▶ TASK ITEM:
Go through the entries one line at a time, and gather every line that has the word "frames".
━━━ SUPPLIED ENTRIES
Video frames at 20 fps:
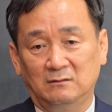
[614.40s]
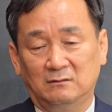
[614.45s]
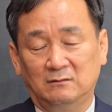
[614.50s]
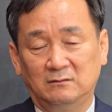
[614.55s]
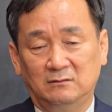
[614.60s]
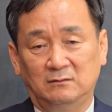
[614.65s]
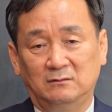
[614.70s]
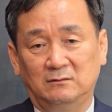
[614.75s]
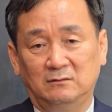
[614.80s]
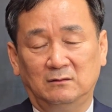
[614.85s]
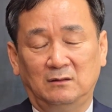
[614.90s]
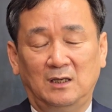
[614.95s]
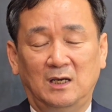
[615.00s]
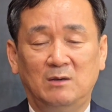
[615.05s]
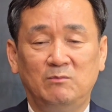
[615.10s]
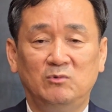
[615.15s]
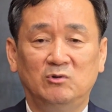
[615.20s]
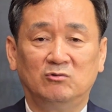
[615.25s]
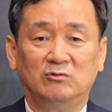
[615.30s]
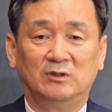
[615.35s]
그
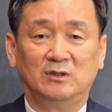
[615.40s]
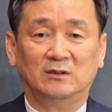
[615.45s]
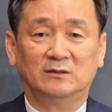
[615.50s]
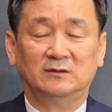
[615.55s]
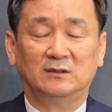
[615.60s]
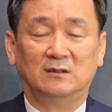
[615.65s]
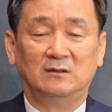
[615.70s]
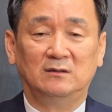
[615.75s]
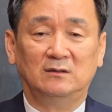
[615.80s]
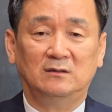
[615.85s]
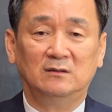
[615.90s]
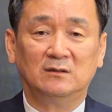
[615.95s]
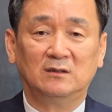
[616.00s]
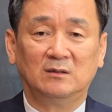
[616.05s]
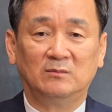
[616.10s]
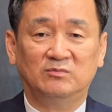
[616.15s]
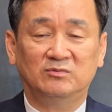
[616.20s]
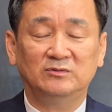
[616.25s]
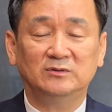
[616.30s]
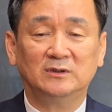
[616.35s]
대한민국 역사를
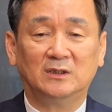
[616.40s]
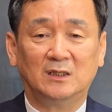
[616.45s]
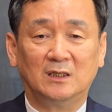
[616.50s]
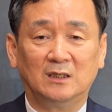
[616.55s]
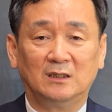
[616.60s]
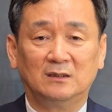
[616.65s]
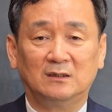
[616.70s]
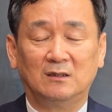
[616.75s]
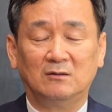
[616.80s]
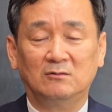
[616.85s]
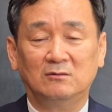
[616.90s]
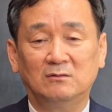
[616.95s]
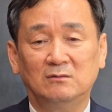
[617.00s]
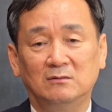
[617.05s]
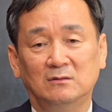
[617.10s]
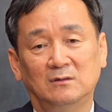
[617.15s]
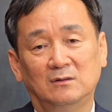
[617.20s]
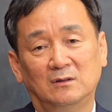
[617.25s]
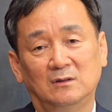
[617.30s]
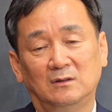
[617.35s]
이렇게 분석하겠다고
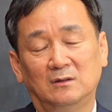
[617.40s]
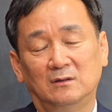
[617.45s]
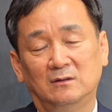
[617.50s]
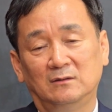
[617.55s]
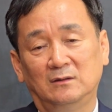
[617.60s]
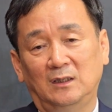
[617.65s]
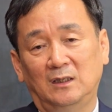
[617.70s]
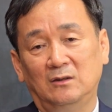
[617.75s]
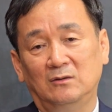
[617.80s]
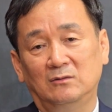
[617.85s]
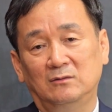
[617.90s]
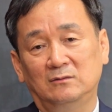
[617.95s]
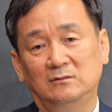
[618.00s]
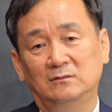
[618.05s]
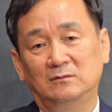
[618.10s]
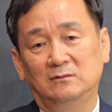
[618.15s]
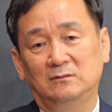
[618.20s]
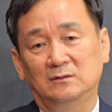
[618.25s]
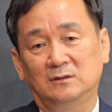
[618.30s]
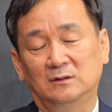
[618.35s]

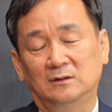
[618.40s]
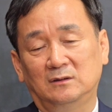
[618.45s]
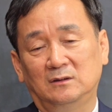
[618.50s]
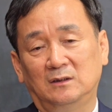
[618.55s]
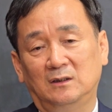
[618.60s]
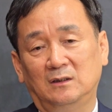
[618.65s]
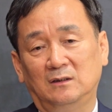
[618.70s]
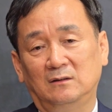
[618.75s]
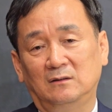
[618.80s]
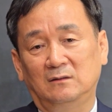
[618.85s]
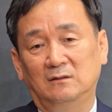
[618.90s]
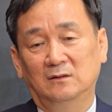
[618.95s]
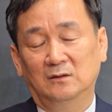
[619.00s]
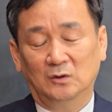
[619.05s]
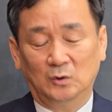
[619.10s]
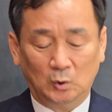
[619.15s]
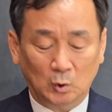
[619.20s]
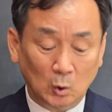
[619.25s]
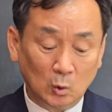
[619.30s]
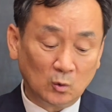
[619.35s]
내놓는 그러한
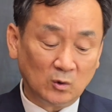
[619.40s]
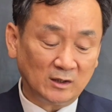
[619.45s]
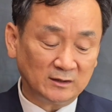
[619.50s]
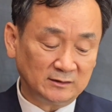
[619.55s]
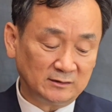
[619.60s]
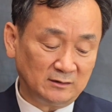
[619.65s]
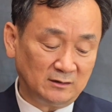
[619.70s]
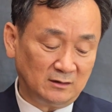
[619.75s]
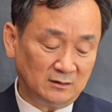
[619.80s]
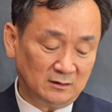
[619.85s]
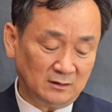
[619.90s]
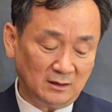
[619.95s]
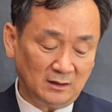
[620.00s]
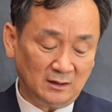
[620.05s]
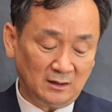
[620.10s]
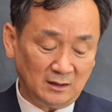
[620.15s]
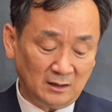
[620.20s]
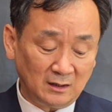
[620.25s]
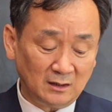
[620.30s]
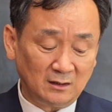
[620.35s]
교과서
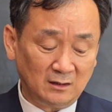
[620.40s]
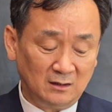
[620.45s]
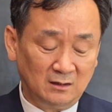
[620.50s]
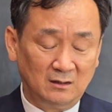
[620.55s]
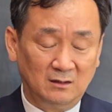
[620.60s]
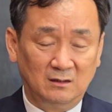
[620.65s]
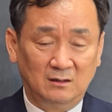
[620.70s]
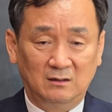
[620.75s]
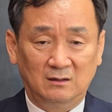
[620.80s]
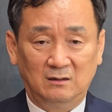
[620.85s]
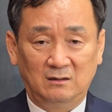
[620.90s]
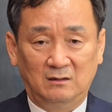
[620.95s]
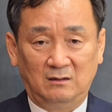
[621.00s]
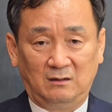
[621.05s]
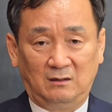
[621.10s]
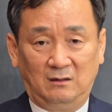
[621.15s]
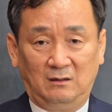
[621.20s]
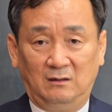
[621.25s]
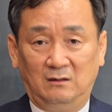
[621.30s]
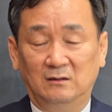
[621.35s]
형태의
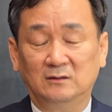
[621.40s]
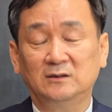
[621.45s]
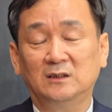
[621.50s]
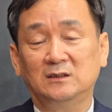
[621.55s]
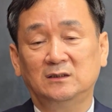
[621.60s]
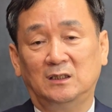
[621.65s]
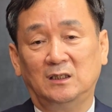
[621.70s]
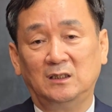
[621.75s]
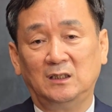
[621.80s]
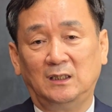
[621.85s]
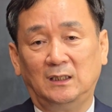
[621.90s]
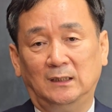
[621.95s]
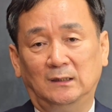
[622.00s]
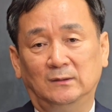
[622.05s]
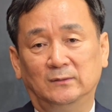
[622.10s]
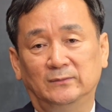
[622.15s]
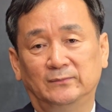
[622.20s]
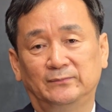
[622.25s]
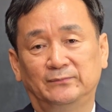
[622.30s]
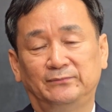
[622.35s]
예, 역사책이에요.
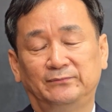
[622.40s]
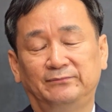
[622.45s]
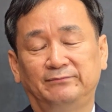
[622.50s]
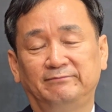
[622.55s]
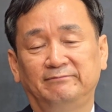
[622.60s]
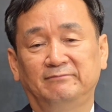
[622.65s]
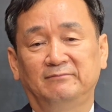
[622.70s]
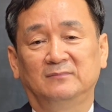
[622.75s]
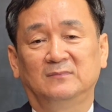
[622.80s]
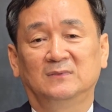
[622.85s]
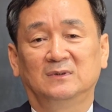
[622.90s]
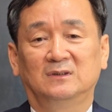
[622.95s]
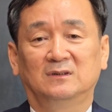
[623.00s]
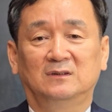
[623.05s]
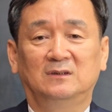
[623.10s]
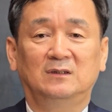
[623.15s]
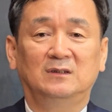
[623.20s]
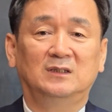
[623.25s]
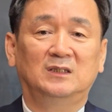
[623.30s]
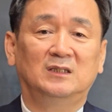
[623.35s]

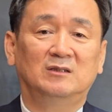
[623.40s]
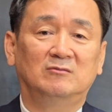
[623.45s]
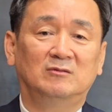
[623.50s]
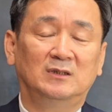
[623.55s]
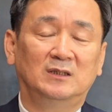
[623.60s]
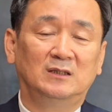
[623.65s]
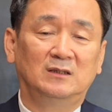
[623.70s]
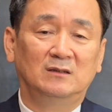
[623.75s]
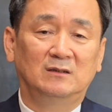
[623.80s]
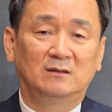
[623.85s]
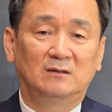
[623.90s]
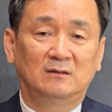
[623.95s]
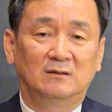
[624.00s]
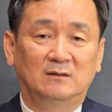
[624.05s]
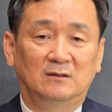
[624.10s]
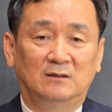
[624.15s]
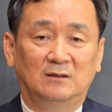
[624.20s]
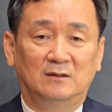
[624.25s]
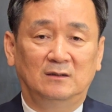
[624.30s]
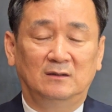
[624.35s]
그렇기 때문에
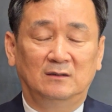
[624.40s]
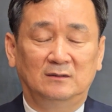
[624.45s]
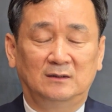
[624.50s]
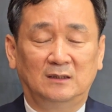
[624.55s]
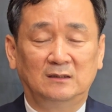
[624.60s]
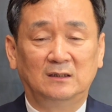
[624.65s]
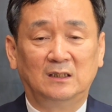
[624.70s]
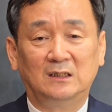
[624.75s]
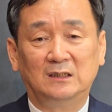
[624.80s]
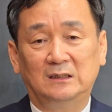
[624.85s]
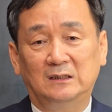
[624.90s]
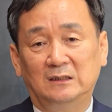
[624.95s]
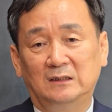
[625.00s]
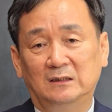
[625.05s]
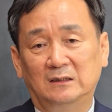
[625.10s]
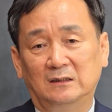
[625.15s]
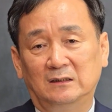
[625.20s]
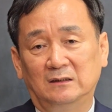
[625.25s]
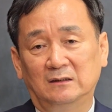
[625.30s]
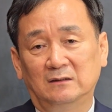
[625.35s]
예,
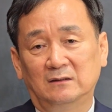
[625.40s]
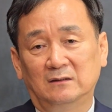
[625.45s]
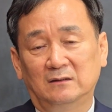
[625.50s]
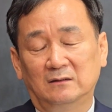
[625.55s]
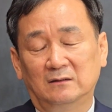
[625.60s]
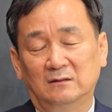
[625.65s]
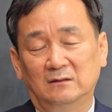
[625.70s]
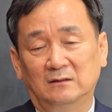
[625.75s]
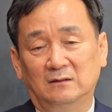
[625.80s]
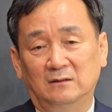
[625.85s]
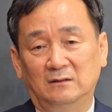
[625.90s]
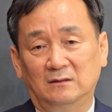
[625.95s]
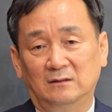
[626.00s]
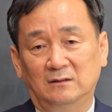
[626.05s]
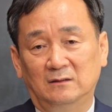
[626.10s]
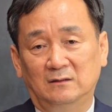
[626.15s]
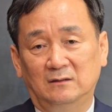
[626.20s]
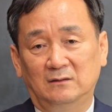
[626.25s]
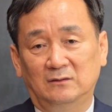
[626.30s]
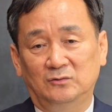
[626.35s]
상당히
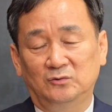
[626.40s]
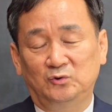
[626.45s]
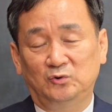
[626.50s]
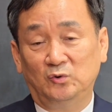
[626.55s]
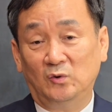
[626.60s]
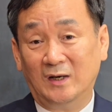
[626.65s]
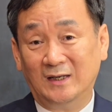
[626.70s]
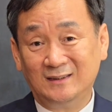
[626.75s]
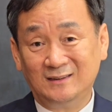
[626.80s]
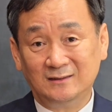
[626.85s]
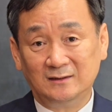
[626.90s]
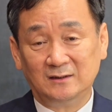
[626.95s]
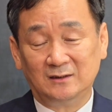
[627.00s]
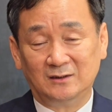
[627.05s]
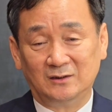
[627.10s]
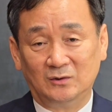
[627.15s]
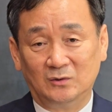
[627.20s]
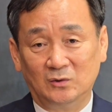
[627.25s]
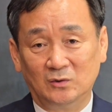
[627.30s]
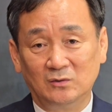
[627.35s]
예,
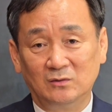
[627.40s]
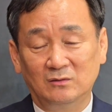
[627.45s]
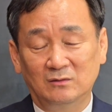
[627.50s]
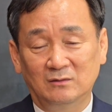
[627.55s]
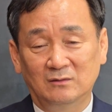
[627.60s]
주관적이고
━━━━━━
━━━ SUPPLIED ENTRIES
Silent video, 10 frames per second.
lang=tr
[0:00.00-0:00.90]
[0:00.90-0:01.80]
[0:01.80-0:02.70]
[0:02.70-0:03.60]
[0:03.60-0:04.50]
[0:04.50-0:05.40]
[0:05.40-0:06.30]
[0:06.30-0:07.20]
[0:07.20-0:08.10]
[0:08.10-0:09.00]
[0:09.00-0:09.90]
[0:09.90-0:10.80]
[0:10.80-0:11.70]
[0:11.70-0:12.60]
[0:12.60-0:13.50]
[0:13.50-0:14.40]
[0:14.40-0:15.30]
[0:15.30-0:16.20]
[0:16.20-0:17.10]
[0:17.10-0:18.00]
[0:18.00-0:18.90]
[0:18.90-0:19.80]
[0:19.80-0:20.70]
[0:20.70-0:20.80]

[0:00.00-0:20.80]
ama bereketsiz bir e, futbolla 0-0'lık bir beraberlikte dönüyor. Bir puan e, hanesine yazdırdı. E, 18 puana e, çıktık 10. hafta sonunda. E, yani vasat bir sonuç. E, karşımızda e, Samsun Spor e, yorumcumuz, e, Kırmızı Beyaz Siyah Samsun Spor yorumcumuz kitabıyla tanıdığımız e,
━━━━━━
▶ EXERCISE SOLUTION:
Video frames at 20 fps:
Silent video, 10 frames per second.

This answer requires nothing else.